- Developer: OpenAI
- Release: March 5, 2026; 3 months ago
- Predecessor: GPT-5.2
- Successor: GPT-5.5
- License: Proprietary
- Website: openai.com/index/introducing-gpt-5-4/

= GPT-5.4 =

2026 large language model by OpenAI

GPT-5.4 (Generative Pre-trained Transformer 5.4) is a large language model (LLM) released by OpenAI on March 5, 2026.

OpenAI initially released the model in two variants, GPT-5.4 Thinking and GPT-5.4 Pro. Neither is available to free-tier users. On March 17, OpenAI released GPT-5.4 mini and GPT-5.4 nano. GPT-5.4 mini is available to free-tier users, and GPT-5.4 nano is only available via the OpenAI API. Through the OpenAI API, GPT-5.4 mini and GPT-5.4 nano are four times more expensive than their GPT-5 equivalents.

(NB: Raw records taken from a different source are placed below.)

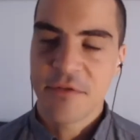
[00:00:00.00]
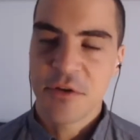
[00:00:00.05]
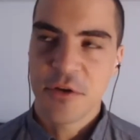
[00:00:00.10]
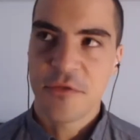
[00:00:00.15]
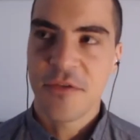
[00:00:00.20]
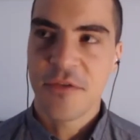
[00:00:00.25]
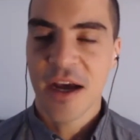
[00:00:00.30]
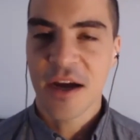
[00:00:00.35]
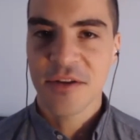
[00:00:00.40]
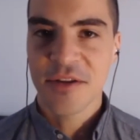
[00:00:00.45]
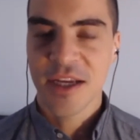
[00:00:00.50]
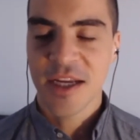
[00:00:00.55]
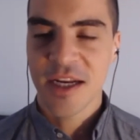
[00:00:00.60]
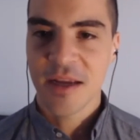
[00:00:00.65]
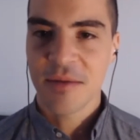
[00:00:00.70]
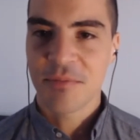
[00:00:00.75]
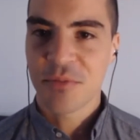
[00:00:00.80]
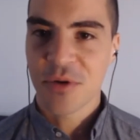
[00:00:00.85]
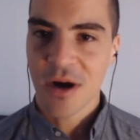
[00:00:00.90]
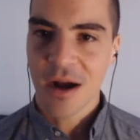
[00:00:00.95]
found any
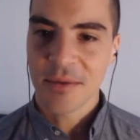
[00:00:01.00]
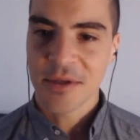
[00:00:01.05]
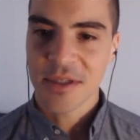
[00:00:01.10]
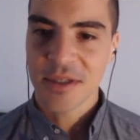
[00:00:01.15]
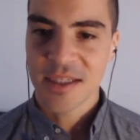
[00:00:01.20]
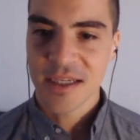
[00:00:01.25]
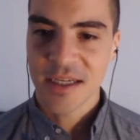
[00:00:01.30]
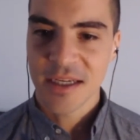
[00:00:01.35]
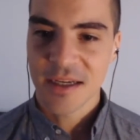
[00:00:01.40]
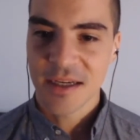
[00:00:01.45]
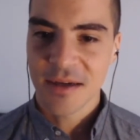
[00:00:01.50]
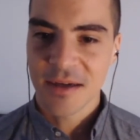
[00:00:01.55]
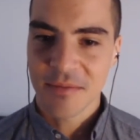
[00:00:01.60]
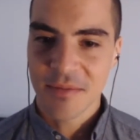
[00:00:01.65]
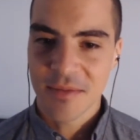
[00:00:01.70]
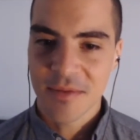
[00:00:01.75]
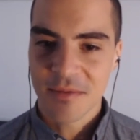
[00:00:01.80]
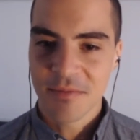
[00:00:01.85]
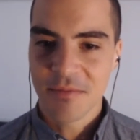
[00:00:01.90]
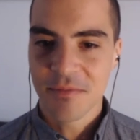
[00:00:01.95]
promising
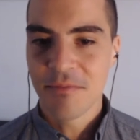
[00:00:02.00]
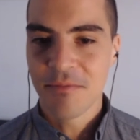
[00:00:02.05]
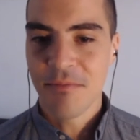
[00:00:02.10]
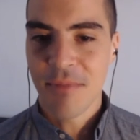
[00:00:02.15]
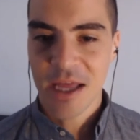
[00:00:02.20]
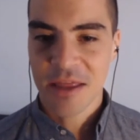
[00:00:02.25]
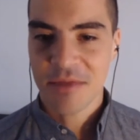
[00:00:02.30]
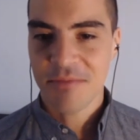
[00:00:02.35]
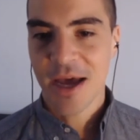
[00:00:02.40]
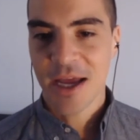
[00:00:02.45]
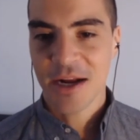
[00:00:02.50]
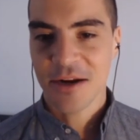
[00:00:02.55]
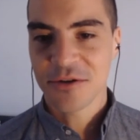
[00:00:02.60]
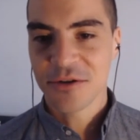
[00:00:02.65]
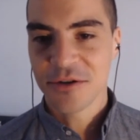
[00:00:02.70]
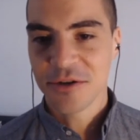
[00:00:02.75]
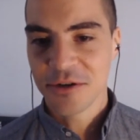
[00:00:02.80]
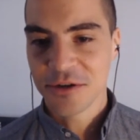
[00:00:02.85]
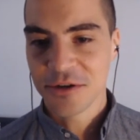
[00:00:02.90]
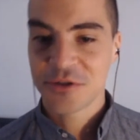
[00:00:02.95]

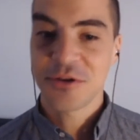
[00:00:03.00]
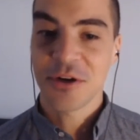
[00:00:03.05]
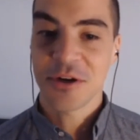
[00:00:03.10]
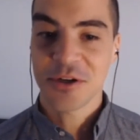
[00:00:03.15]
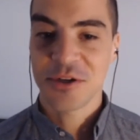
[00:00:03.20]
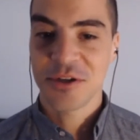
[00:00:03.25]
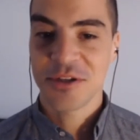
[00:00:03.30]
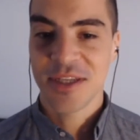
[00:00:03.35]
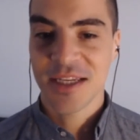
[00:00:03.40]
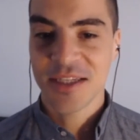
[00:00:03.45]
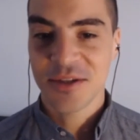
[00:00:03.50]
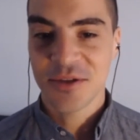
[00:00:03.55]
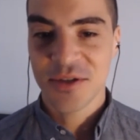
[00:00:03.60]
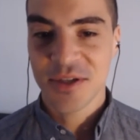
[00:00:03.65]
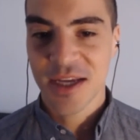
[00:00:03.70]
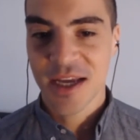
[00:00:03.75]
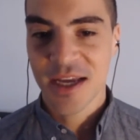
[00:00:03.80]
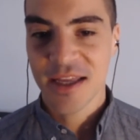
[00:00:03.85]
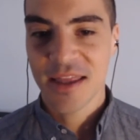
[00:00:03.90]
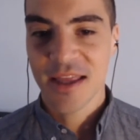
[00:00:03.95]
mathematical structures, as you
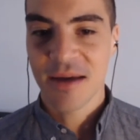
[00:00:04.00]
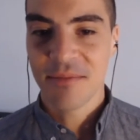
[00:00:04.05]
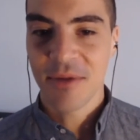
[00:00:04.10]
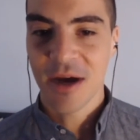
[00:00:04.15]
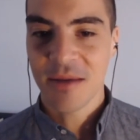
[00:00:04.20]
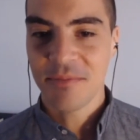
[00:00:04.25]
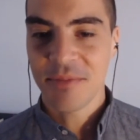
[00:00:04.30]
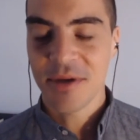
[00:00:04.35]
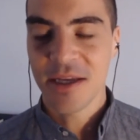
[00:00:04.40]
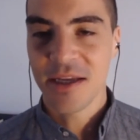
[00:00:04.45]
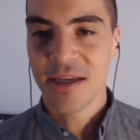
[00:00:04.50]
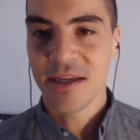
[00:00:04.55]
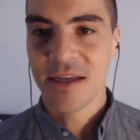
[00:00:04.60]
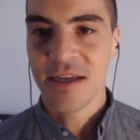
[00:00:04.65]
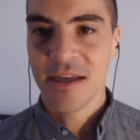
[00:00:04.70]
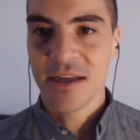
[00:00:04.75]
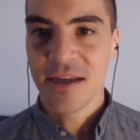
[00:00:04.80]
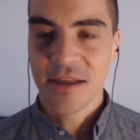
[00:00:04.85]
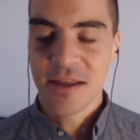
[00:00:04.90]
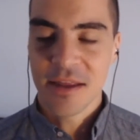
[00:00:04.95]
say, that might be
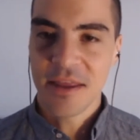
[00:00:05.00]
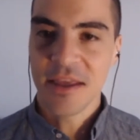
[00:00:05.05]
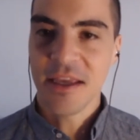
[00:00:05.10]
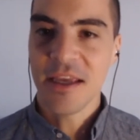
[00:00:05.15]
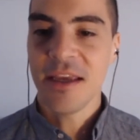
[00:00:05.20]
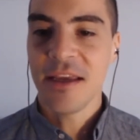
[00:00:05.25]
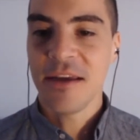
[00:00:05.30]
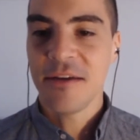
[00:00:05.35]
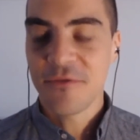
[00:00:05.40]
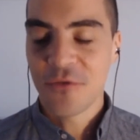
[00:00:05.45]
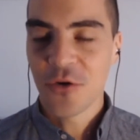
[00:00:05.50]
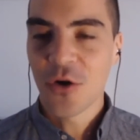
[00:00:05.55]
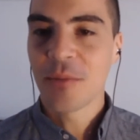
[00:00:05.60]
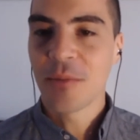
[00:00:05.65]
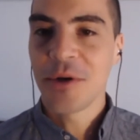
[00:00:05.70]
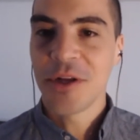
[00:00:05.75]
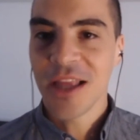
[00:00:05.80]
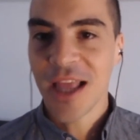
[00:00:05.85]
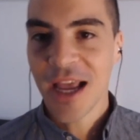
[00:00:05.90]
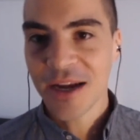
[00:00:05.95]
the
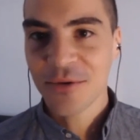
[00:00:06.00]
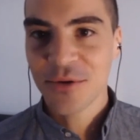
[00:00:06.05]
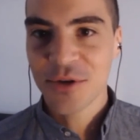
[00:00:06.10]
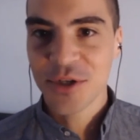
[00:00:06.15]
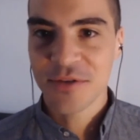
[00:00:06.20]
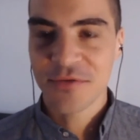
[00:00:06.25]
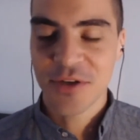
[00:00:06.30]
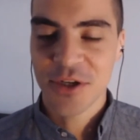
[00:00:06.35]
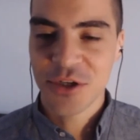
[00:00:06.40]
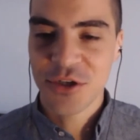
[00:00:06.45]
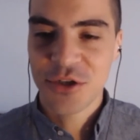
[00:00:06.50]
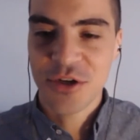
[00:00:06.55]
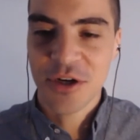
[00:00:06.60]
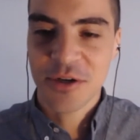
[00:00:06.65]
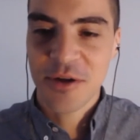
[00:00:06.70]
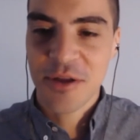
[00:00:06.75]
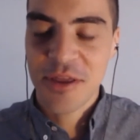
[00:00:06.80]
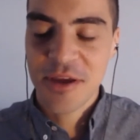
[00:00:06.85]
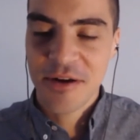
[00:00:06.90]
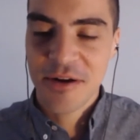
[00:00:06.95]
formal language of
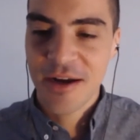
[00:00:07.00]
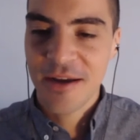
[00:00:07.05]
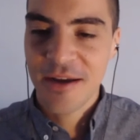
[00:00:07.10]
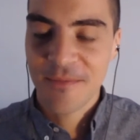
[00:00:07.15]
constructor theory?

In technical benchmarks, OpenAI reported a 33% reduction in factual errors compared to GPT-5.2. Performance improvements were focused on professional workflows. GPT-5.4 has built-in computer use capabilities, and improved deep research capabilities. In the benchmark OSWorld-Verified, which scores large language models' ability to use desktop environments, GPT-5.4 scored 75%, compared to GPT-5.2's 47.3% and the average person's 72.4%.

== Release ==
GPT-5.4 Thinking and GPT-5.4 Pro were released on March 5, 2026, with neither being available to free-tier users. GPT-5.4 mini and GPT-5.4 nano released on March 17, with GPT-5.4 mini available to free-tier users and GPT-5.4 nano available through the OpenAI API.

== Reception ==
ZDNET praised GPT-5.4 Thinking for its low tendency to hallucinate, and criticized it for sometimes not following user prompts accurately.

Vice praised GPT-5.4 Thinking for its improved deep research capabilities, and using less tokens in its responses compared to GPT-5.2 Thinking.

The Decoder criticized GPT-5.4 mini and GPT-5.4 nano for being four times more expensive through the OpenAI API than their GPT-5 equivalents.